Economia

Acea: possibile vendita del 21% delle quote da parte di Roma Capitale

Cremonesi: "Vediamo quali sono le decisioni del consiglio comunale in materia, la società in quanto tale non può che rispettare le decisioni dei propri soci anche senza commentarle"

Oggi il sindaco Alemanno e la giunta capitolina riuniti in assemblea avrebbero dovuto decidere del destino di Acea. Il comune di Roma infatti ha deciso di vendere il 21% delle azioni possedute della multiutility per salvaguardare il destino di una miriade di contratti pubblici.

Il Bilancio del Campidoglio è in rosso, la situazione dei conti di Roma Capitale, come illustrato da Milano Finanza è seguita con attenzione anche dal ministero dell'Economia. Presumibilmente,

si procederà con la vendita a privati di parte della holding;  l'imprenditore più accreditato sembra essere Francesco Gaetano Caltagirone, che già possiede il 16% della multiutility.  Ma "secondo fonti vicine al gruppo romano- scrivono quelli di MF- l'imprenditore non ha intenzione di acquistare pacchetti dal Comune e se volesse rafforzarsi ancora nell'azionariato di Acea lo farebbe piuttosto continuando ad acquistare azioni sul mercato".   

Il presidente dell'Acea, Giancarlo Cremonesi, rispondendo alle domande sulla possibilità di una vendita del 21% delle quote di Acea da parte di Roma Capitale, che porterebbe il Campidoglio a passare dal 51% al 30%, dichiara: "Vediamo quali sono le decisioni del consiglio comunale in materia, la società in quanto tale non può che rispettare le decisioni dei propri soci anche senza commentarle, perché non è questo il compito del cda o del presidente". Interpellato a margine della giunta di Assonime, su eventuali cambiamenti di strategia come conseguenza della cessione delle quote da parte del Comune, ha evidenziato: "Direi assolutamente no, perché ormai Acea agisce con logiche di società quotata in Borsa, con le regole che la Consob indica".

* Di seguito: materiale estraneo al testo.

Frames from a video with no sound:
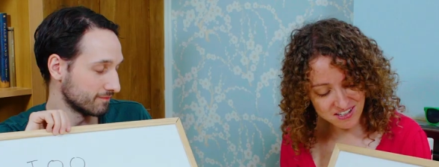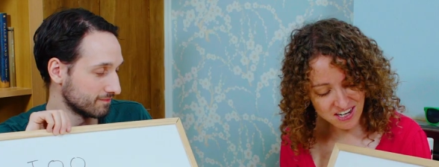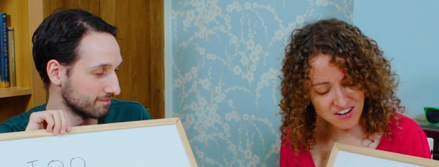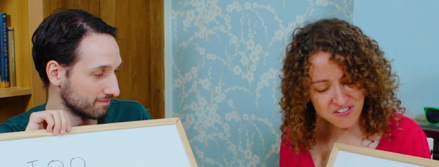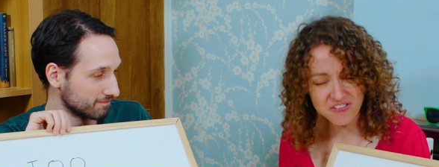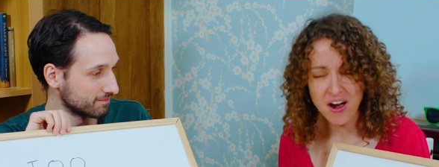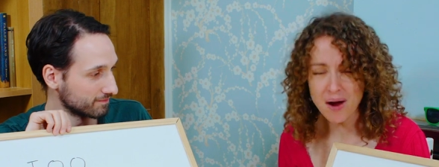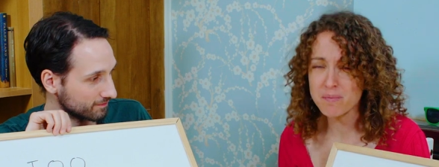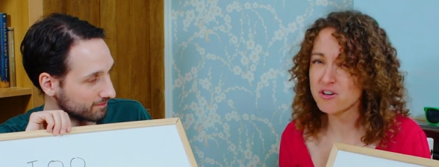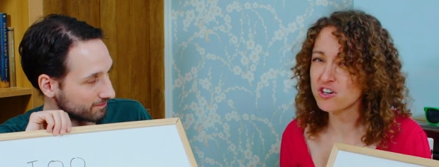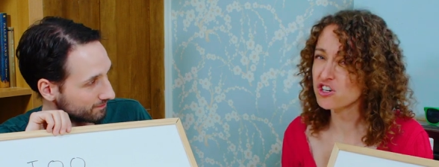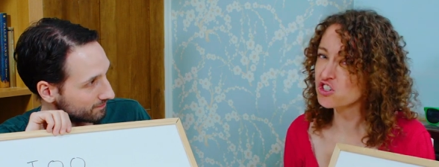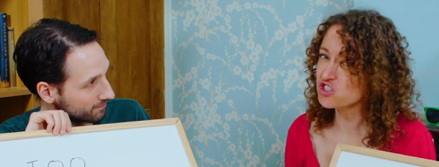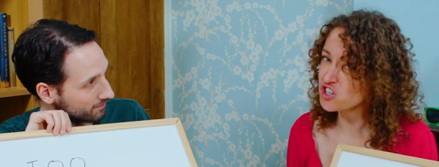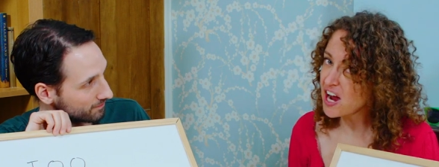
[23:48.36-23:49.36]
Speaker 1: if I'm
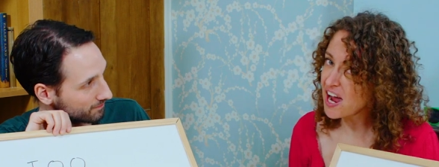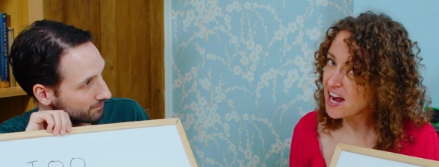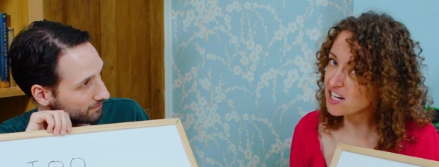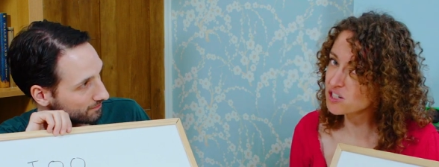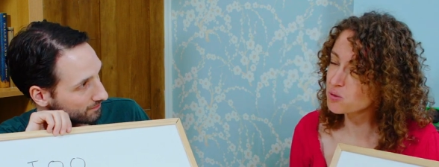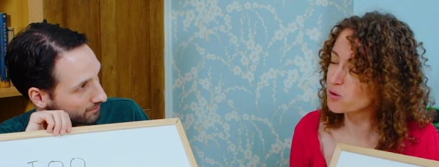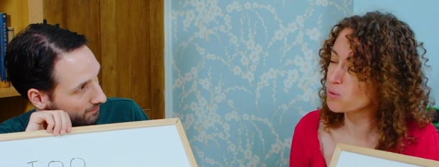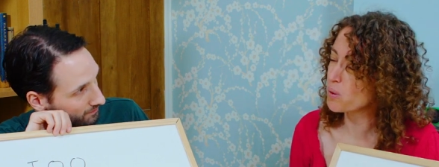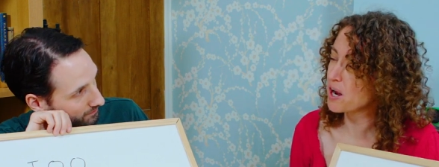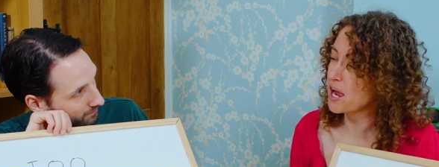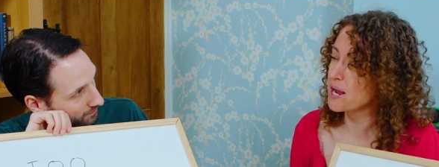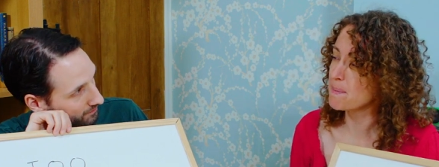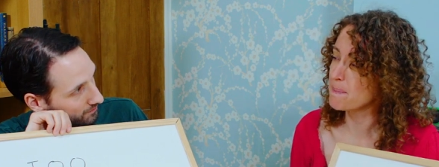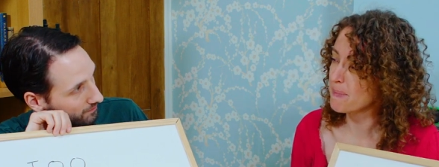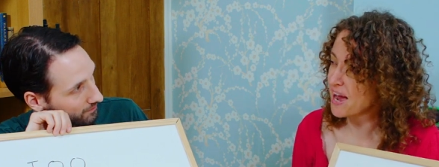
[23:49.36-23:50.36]
correct with what
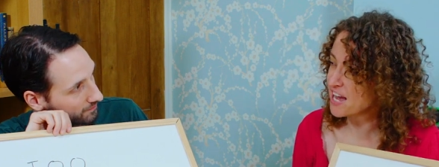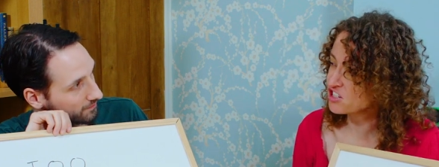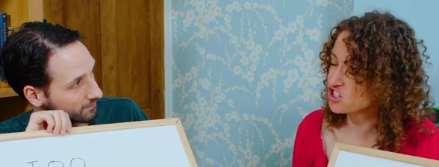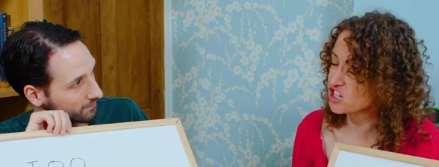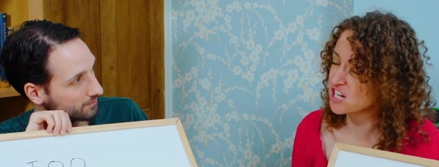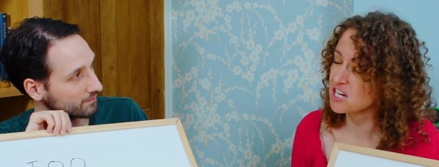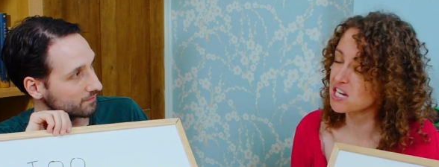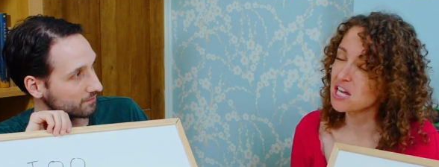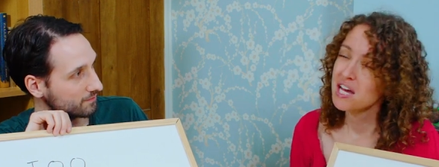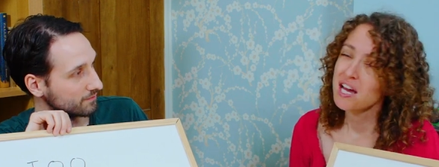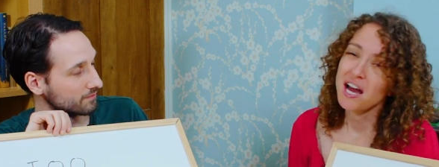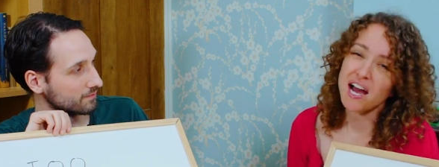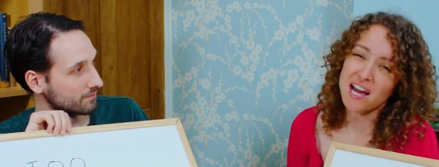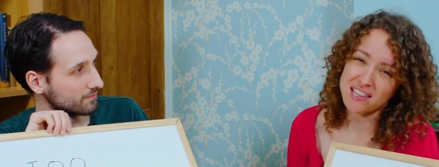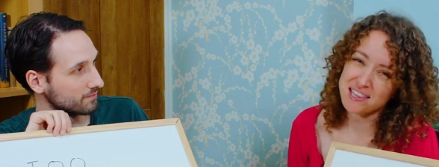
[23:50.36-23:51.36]
I imagine,
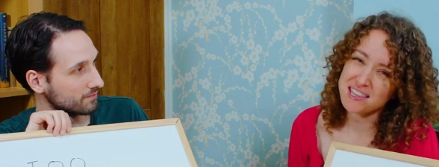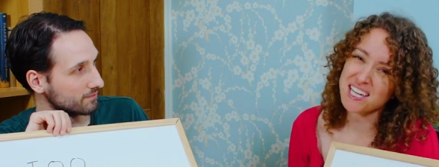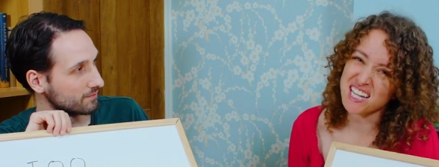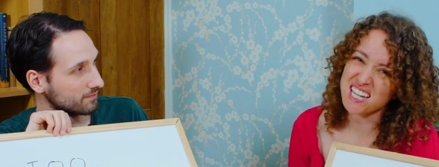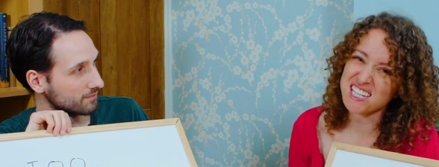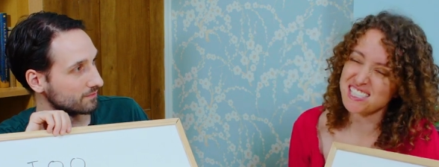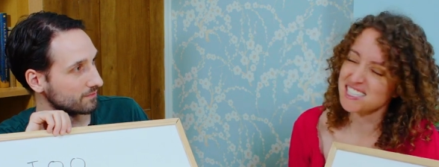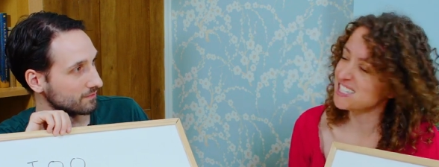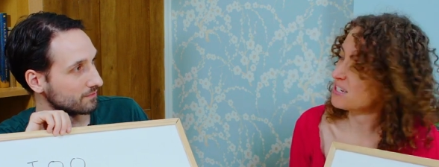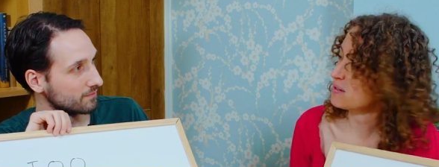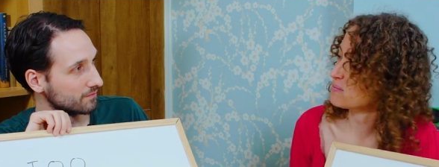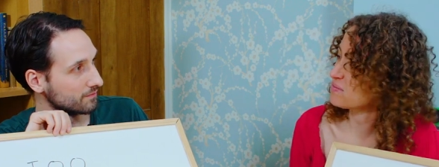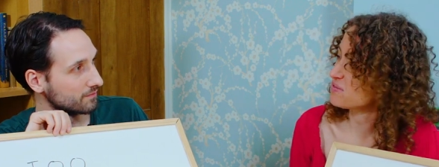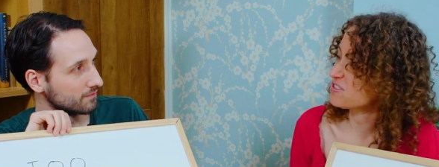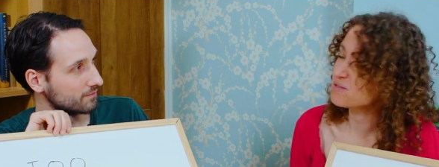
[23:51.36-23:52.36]
I think it
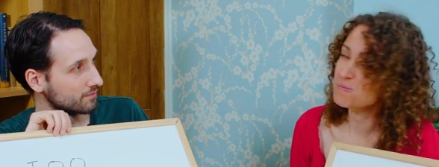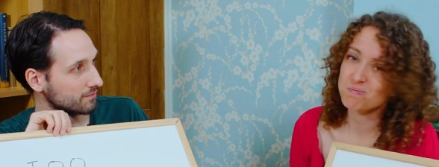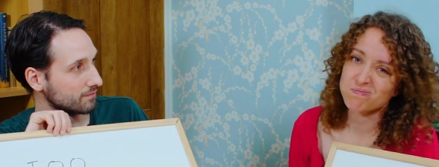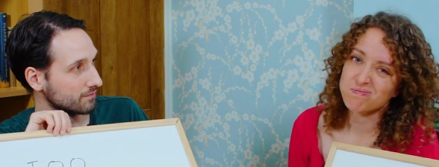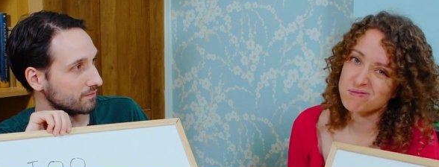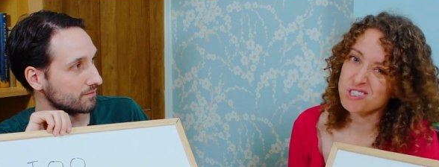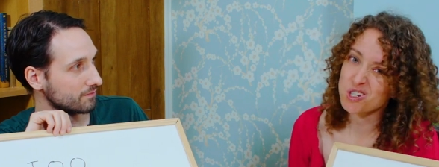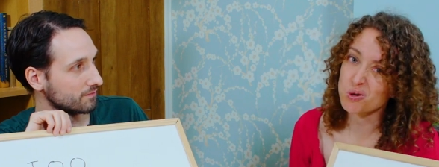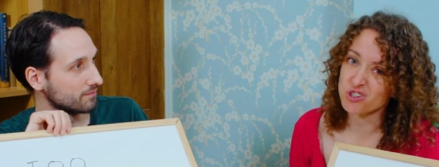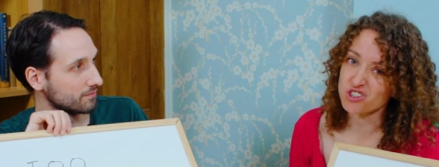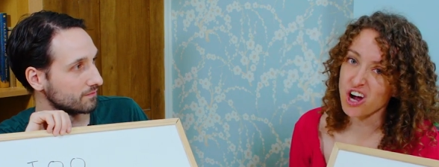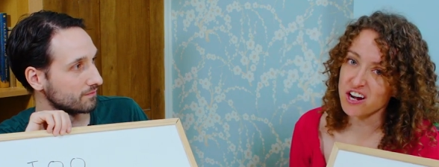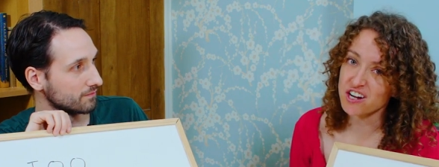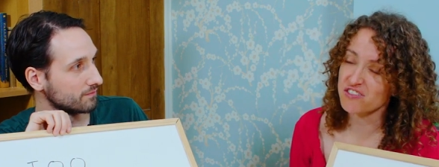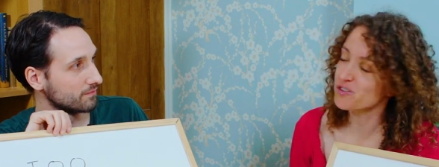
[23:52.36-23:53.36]
seems too
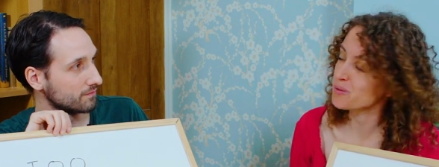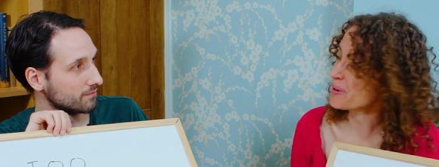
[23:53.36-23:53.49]
erotic for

Invece, sul coinvolgimento di Acea nel progetto, che parte dal Nord, per la realizzazione di una grande multiultility, il presidente Giancarlo Cremonesi spiega: "Vedremo come sarà disegnata e dopo diremo, come Acea, se ci interesse farne parte oppure troveremo delle sinergie o delle alleanze, con la stessa grande multiutulity del Nord o con altre". Sicuramente, sottolinea Cremonesi, interpellato a margine della giunta Assonime, "c'é la necessità di razionalizzare e di aumentare la massa critica delle società. E' importante che anche in Italia nascano delle società, attraverso alleanza, fusioni e tutto quello che è possibile mettere in campo, in grado di competere all'estero". Per il presidente di Acea, infatti, "il sistema Italia per poter competere con i colossi internazionali ha bisogno di fare squadra". Riguardo alle possibilità di creare dei poli, aggiunge "le ipotesi sono varie e una, appunto, riguarda la grande multiutility del Nord". A proposito, quindi, ribadisce: "Dovremmo vedere come sono concepite e quali sono le ipotesi di sviluppo che possono dare al sistema delle multiutility italiane".